The Future of Visual Search Lives On-Device
The implications of this shift are profound. Currently, video analysis often relies on cloud processing, introducing latency, incurring costs, and raising privacy concerns as data leaves the device. Memories.ai’s LVMM 2.0 tackles this head-on by encoding frames, compressing them, and building an index that supports sub-second search, all locally. Users will be able to ask complex questions in plain language or use an image cue to jump to the exact moment they’re looking for.
Qualcomm's role is pivotal here. As a leader in edge computing and on-device AI, their processors provide the necessary horsepower to run such a sophisticated model locally. Vinesh Sukumar, VP of Product Management and Head of Gen AI/ML at Qualcomm Technologies, emphasized this synergy, stating, "By combining Qualcomm’s expertise in edge computing, connectivity, and on-device AI with Memories.ai’s innovative Large Visual Memory Model (LVMM), we are transforming how machines perceive, learn, and remember." This collaboration isn't just about convenience; it's about enabling AI platforms that are context-aware, able to retain visual information over long periods, and perform reliably at the edge.
The benefits of this on-device approach are manifold: lower latency for instant results, significantly reduced cloud costs, and enhanced data security by keeping sensitive visual information local.
The LVMM 2.0 also fuses video, audio, and images, ensuring search results carry rich context, and a unified memory format promises consistent experiences across diverse devices.

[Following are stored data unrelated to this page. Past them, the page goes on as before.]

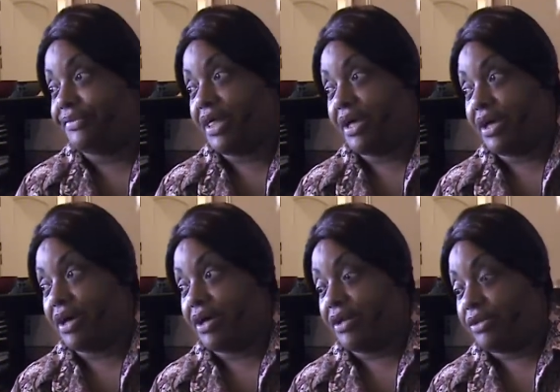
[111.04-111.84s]
Thank
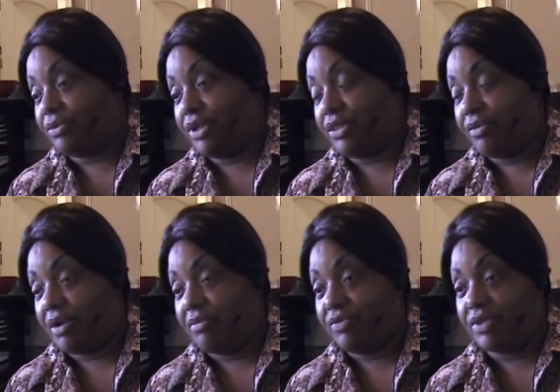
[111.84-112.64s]
God at 23
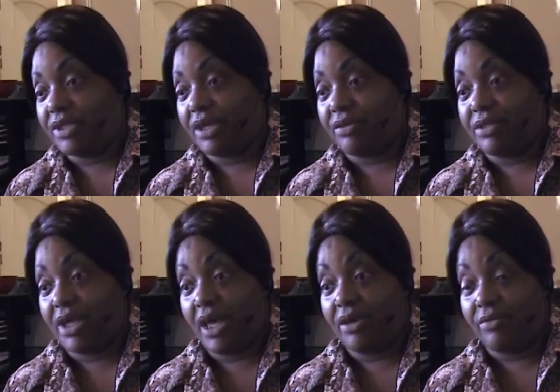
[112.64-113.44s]
I moved to San
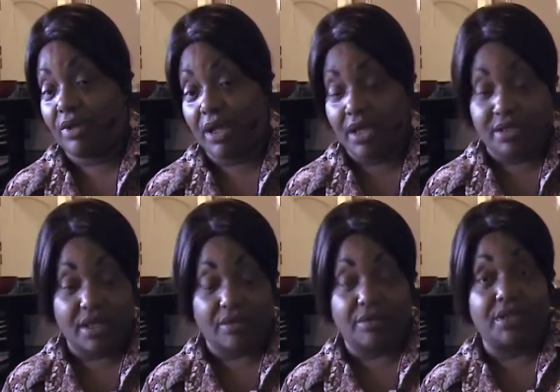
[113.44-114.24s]
Jose and realized
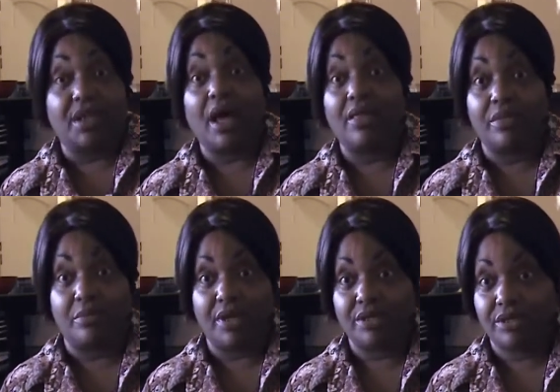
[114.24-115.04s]
that was not the
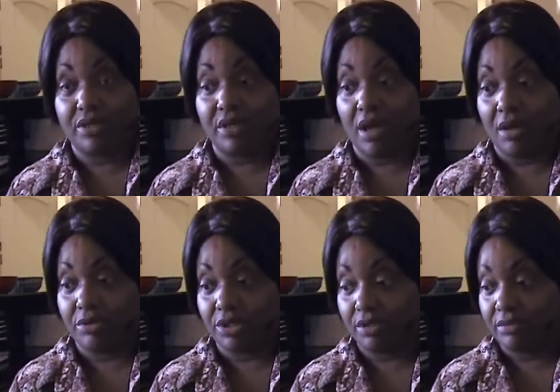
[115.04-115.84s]
best
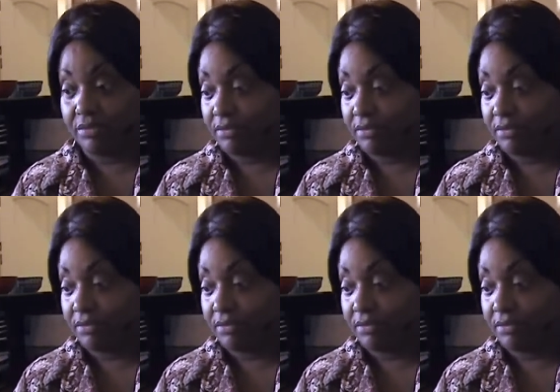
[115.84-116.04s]
option.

The real-world applications span a wide range, from personal to enterprise. Imagine "AI Albums" on your phone that automatically organize and surface personal video memories with unprecedented detail. Smart glasses and other wearables could gain significantly enhanced AI recall, allowing them to understand and react to their environment with a persistent memory. For security agents, cameras could gain real-time understanding and response capabilities, moving beyond simple motion detection. Even robotics stands to benefit, giving machines in the real world better context and understanding of their surroundings.
Memories.ai, founded in 2024 by former Meta researchers and backed by a strong roster of investors, is positioning itself at the forefront of this visual AI revolution. As Shawn Shen, Co-founder and CEO of Memories.ai, noted, "We’re thrilled to partner with [Qualcomm] to bring the incredible power of LVMM’s to hundreds of millions of phones, computers, and wearables in the coming years."